Among human beings in the highest phase of communism, as Marx
envisages them, continued reproduction of the economic conditions
under which all are able to enjoy a fully human existence claims each as
having a value so high that to contribute to that reproduction is the prime
(but by no means the only) want of each. That is an intelligible priority,
and one consistent with CHI. (Or so it seems to me.)
4.
I conclude with a substantive, as distinct from exegetical, question. If I
am right, Marx, in CHI, conceives of the true realm of freedom as that in
which there is no compulsion or necessity in acting. He regards genuine
freedom as cancelled by natural necessity. This is not (in my view) a very
helpful way to characterize freedom, because it focusses attention too
much upon human relations to nature and too little upon intra-human
relations. Yet it is the position expressed by Marx in CIII (though not, or
not very often, elsewhere).
At the same time, one of the views for which Marx is most famous is
his insistence that a human being has a natural need to be active in ways
that are appropriate to his or her human nature. Failure to be so active
will be experienced as loss (when such activity has been experienced but
is now denied), and/or as lack of fulfillment (both when such activity has
been experienced, and even when it has not been experienced or is not
even recognized to be possible). Furthermore, it seems clear that the
activities that Marx regards as most especially appropriate to human
nature are those which CHI assigns to the true realm of freedom.

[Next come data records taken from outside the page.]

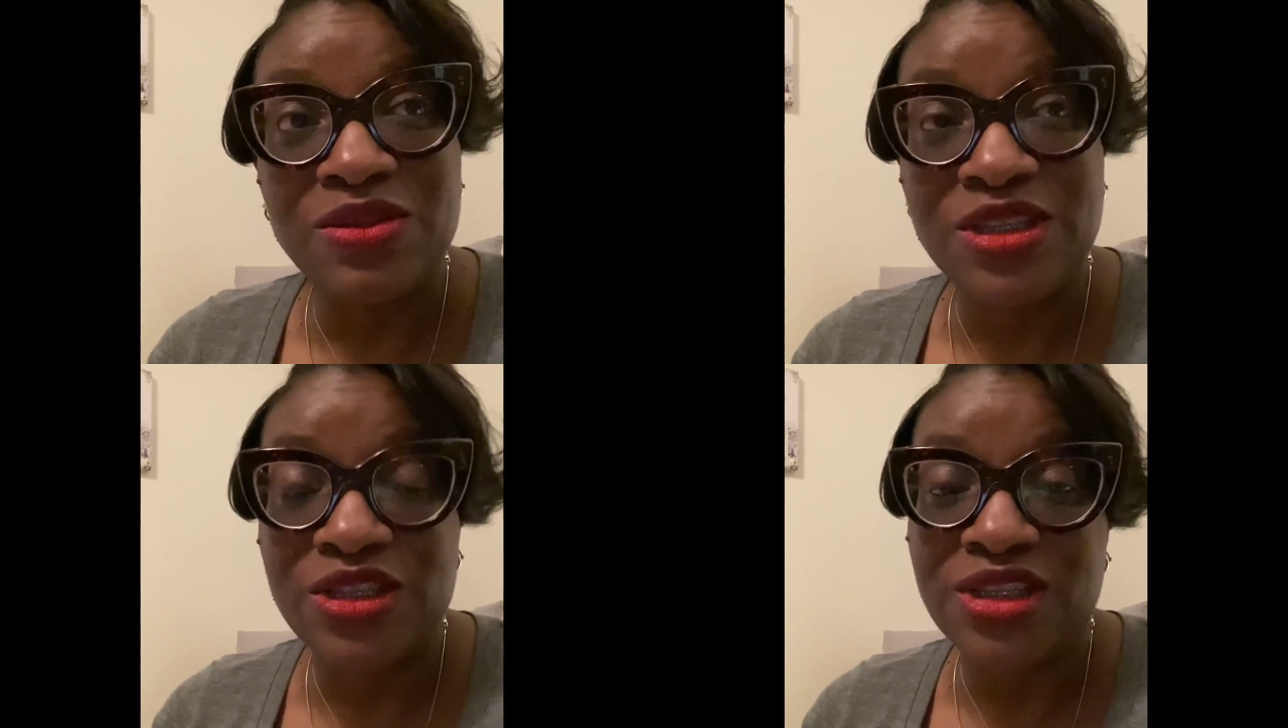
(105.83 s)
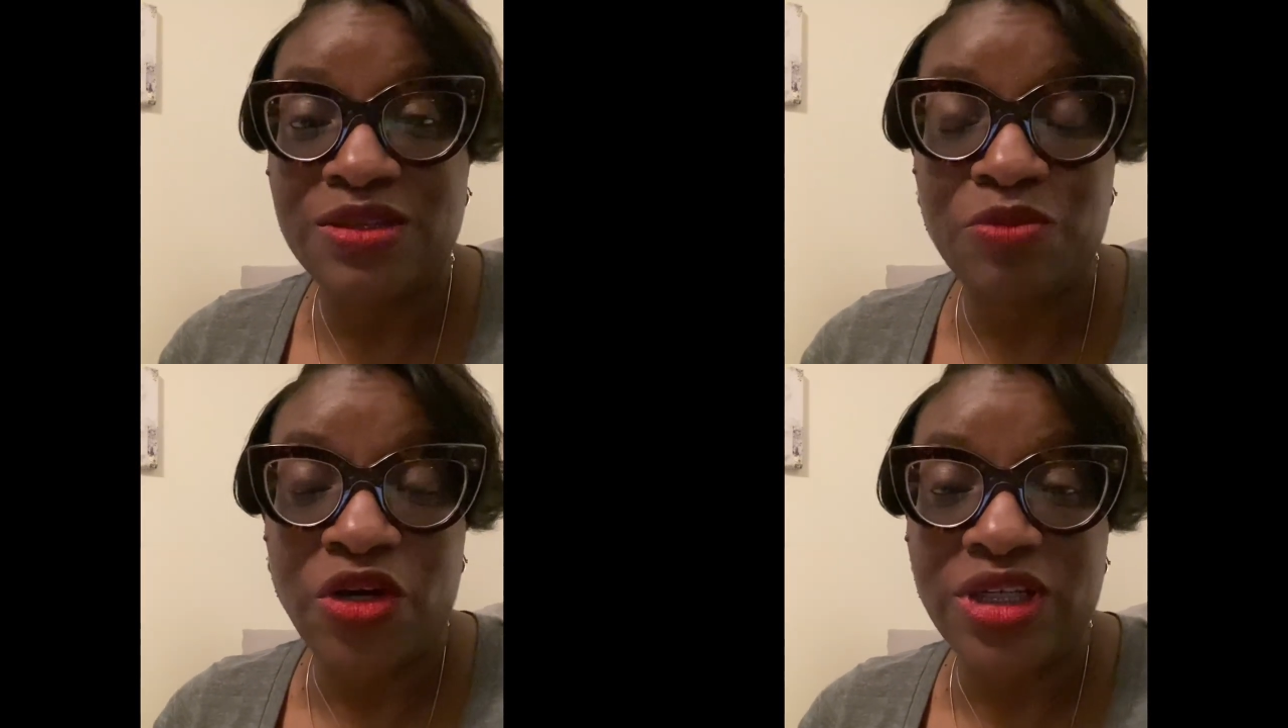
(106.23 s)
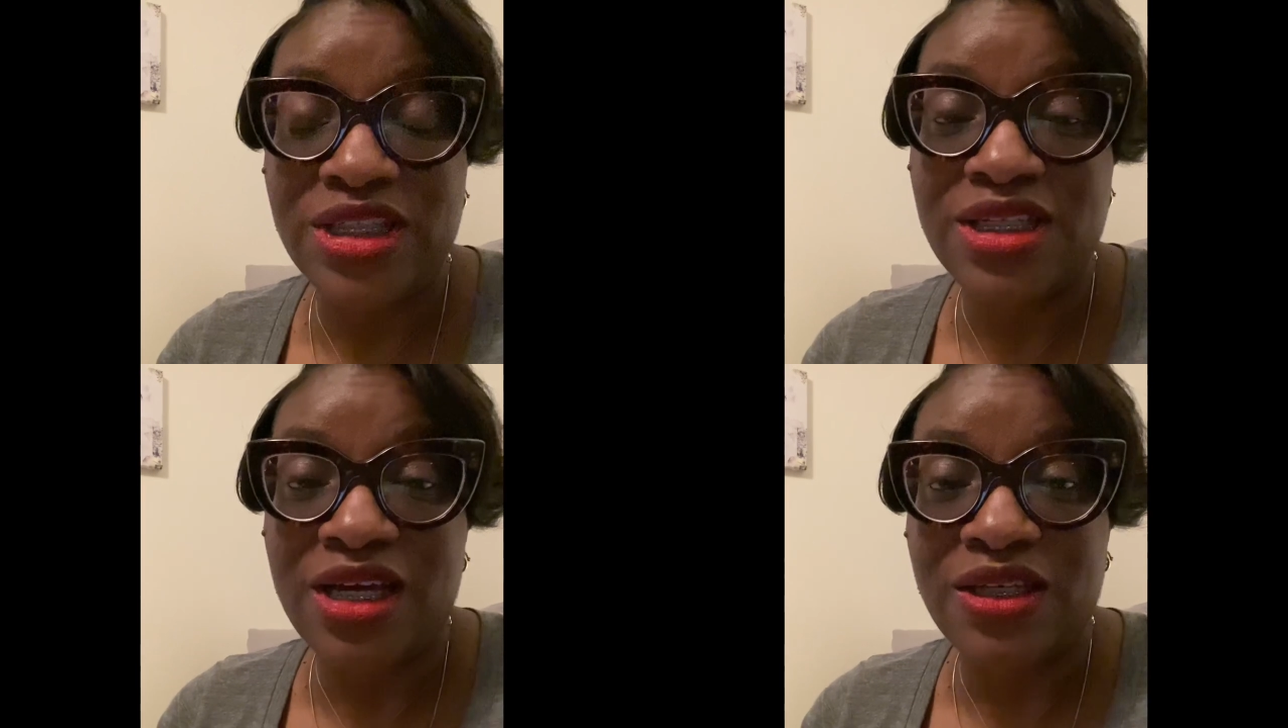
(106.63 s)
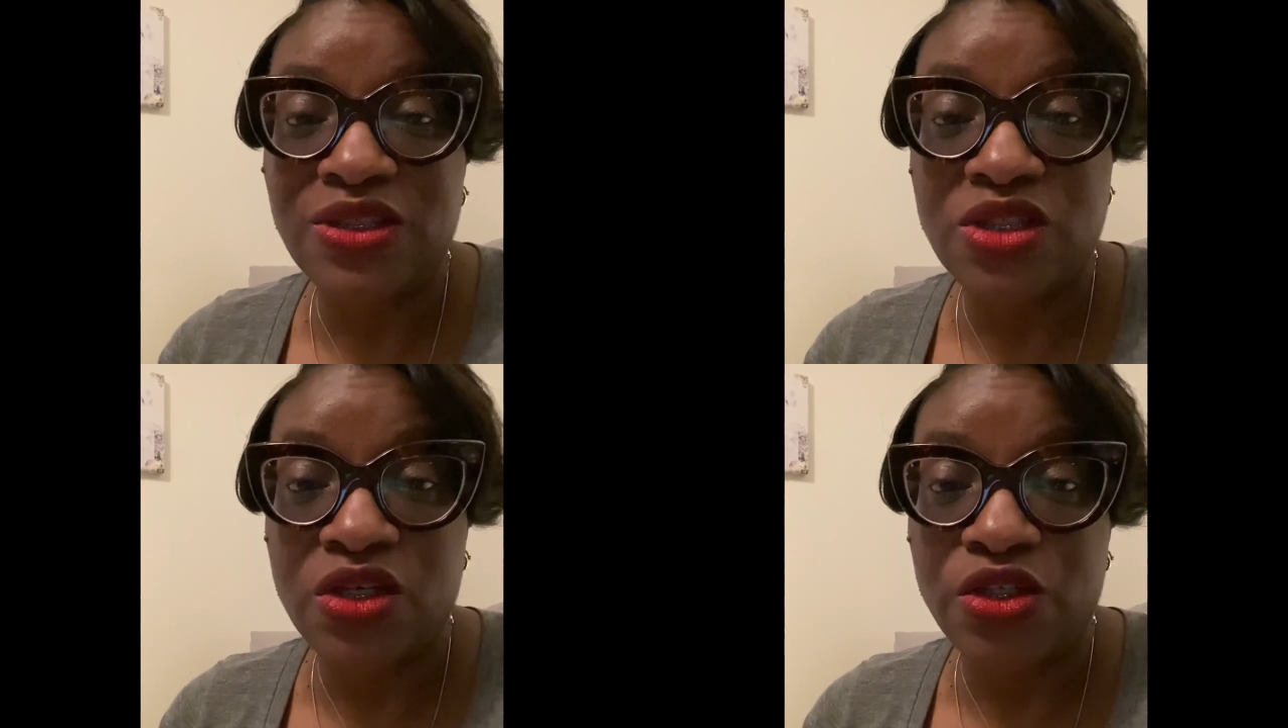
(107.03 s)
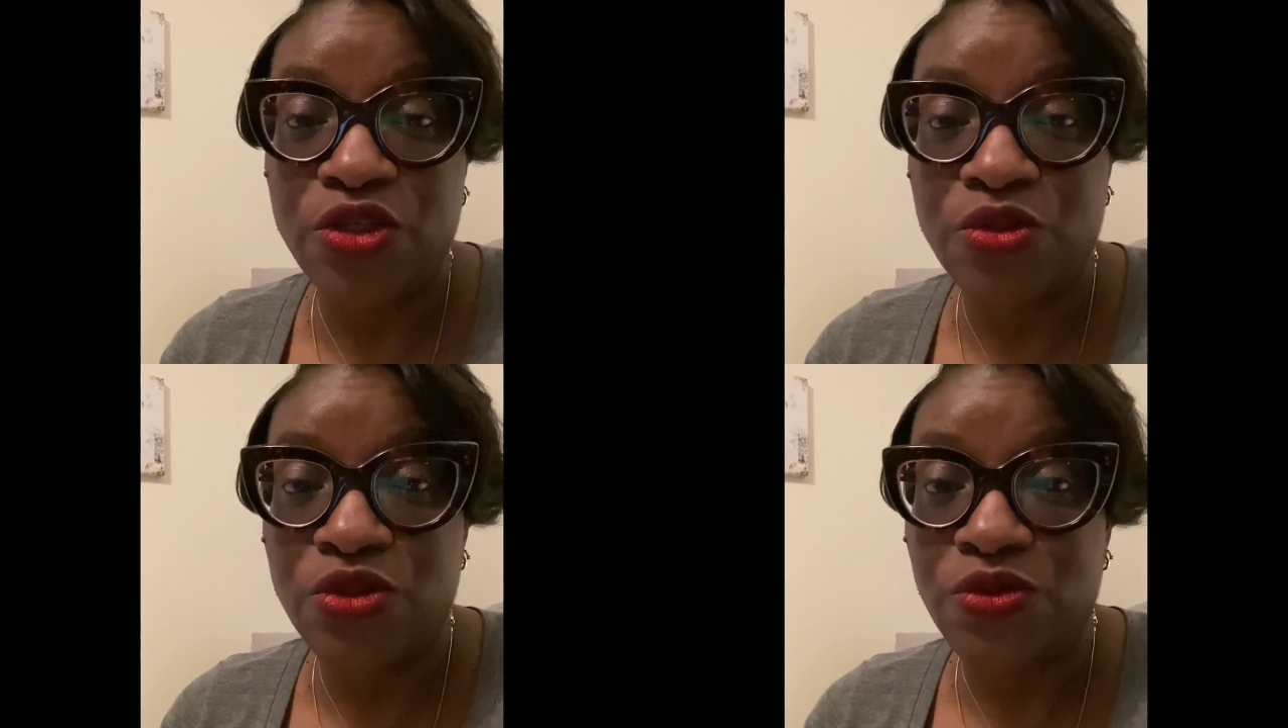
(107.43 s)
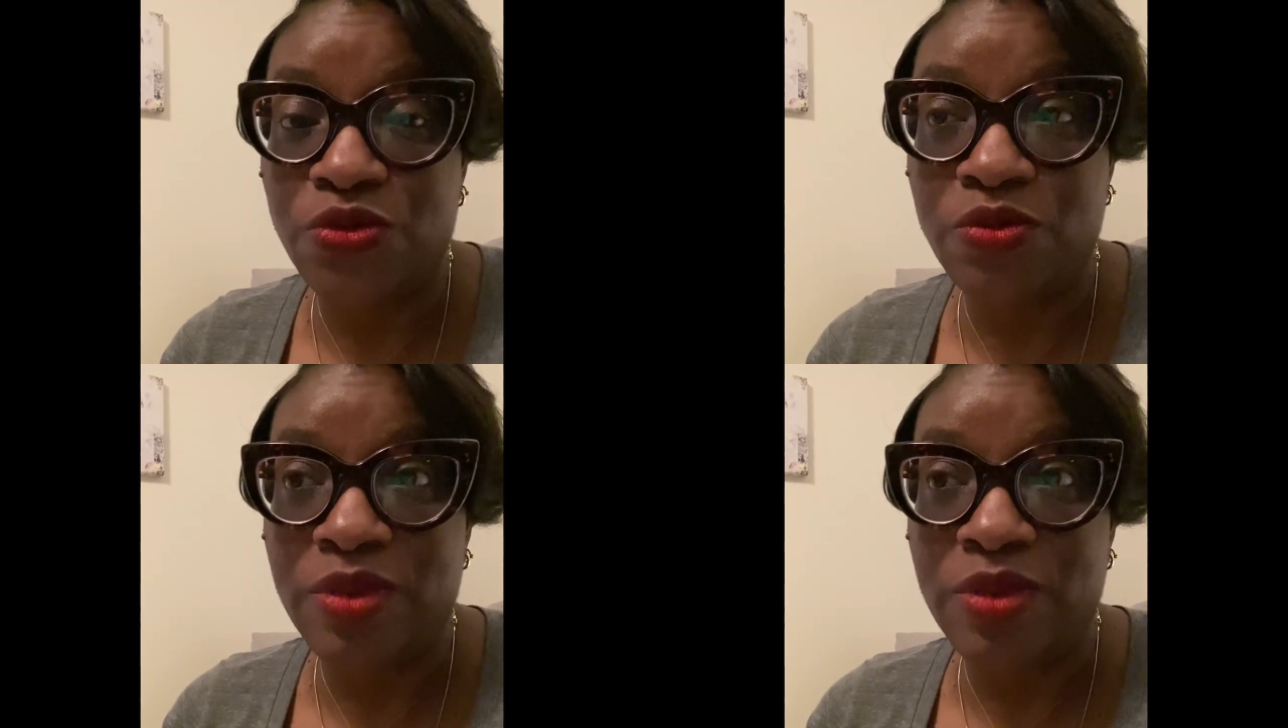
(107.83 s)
to Smarty Styles on YouTube.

On such a view, then, "the nature of things" is such that it is necessary that human beings engage in activities that are in the true realm of
freedom. That is, to live a fully human life it is necessary to be active
within the true realm of freedom. At the same time, it was (on at least one
occasion) Marx's view that what it is necessary that human beings do
lies outside the true realm of freedom. Does this introduce into "the true
realm of freedom" a kind of necessity that makes it less distinct from
"the realm of necessity" than Marx in CHI allows?